(About this task): The lines wanted run from the first one below through the one with "[20:44.84-20:45.84]". Return them exactly.
=== Input records ===
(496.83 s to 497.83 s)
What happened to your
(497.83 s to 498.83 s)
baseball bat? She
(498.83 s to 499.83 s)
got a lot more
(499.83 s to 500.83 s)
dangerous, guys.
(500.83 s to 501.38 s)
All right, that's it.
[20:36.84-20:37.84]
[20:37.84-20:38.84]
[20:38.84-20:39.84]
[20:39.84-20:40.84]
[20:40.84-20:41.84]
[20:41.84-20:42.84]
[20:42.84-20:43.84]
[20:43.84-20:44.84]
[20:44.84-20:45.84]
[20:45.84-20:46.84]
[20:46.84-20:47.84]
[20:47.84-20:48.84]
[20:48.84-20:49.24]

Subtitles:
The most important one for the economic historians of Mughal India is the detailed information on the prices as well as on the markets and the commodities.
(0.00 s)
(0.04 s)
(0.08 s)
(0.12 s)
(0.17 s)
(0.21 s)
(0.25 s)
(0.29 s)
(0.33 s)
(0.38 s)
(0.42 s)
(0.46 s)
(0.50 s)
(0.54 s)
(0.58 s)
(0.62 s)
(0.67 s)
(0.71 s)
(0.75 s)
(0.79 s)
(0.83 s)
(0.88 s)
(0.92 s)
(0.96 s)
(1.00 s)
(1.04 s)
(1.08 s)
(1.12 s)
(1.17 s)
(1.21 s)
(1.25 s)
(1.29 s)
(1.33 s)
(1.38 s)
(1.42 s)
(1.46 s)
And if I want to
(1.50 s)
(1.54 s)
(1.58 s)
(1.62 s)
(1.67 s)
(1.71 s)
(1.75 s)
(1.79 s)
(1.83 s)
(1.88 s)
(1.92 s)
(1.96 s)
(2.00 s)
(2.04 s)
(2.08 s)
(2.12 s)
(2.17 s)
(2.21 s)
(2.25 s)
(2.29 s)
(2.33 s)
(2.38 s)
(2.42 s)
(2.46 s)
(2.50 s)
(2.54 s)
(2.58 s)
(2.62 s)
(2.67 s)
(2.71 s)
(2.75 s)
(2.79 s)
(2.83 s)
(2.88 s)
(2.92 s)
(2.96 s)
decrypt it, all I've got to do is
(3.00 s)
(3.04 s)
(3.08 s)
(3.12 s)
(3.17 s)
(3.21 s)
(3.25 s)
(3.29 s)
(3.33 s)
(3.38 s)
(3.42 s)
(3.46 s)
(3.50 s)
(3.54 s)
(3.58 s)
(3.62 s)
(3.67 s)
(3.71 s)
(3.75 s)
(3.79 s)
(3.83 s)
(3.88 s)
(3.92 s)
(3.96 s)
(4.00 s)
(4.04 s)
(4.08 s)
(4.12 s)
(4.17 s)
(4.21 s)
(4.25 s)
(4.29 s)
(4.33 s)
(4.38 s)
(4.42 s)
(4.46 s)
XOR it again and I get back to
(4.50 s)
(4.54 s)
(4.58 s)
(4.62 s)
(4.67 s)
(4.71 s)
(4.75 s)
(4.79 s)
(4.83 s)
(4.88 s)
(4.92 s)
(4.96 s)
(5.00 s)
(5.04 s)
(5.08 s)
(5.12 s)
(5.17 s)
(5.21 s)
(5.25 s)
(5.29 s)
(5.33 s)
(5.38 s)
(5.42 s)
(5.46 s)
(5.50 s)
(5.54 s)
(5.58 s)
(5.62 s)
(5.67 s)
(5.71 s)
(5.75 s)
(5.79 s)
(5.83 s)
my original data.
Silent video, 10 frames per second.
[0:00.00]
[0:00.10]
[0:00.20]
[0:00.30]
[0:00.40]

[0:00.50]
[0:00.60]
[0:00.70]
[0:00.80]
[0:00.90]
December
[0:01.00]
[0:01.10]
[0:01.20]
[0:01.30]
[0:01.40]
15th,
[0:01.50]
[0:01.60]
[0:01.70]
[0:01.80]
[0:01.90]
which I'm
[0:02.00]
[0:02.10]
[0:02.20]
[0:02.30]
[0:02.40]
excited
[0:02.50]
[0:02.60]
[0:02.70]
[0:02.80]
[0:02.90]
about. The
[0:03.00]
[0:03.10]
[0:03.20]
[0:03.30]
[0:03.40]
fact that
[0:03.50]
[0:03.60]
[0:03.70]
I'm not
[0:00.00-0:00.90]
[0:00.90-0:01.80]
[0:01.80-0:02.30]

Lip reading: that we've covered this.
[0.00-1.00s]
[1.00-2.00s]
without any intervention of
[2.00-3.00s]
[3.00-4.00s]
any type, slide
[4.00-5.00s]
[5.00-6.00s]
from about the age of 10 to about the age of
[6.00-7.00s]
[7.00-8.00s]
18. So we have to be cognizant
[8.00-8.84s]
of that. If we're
===
(Exercise answer):
(496.83 s to 497.83 s)
What happened to your
(497.83 s to 498.83 s)
baseball bat? She
(498.83 s to 499.83 s)
got a lot more
(499.83 s to 500.83 s)
dangerous, guys.
(500.83 s to 501.38 s)
All right, that's it.
[20:36.84-20:37.84]
[20:37.84-20:38.84]
[20:38.84-20:39.84]
[20:39.84-20:40.84]
[20:40.84-20:41.84]
[20:41.84-20:42.84]
[20:42.84-20:43.84]
[20:43.84-20:44.84]
[20:44.84-20:45.84]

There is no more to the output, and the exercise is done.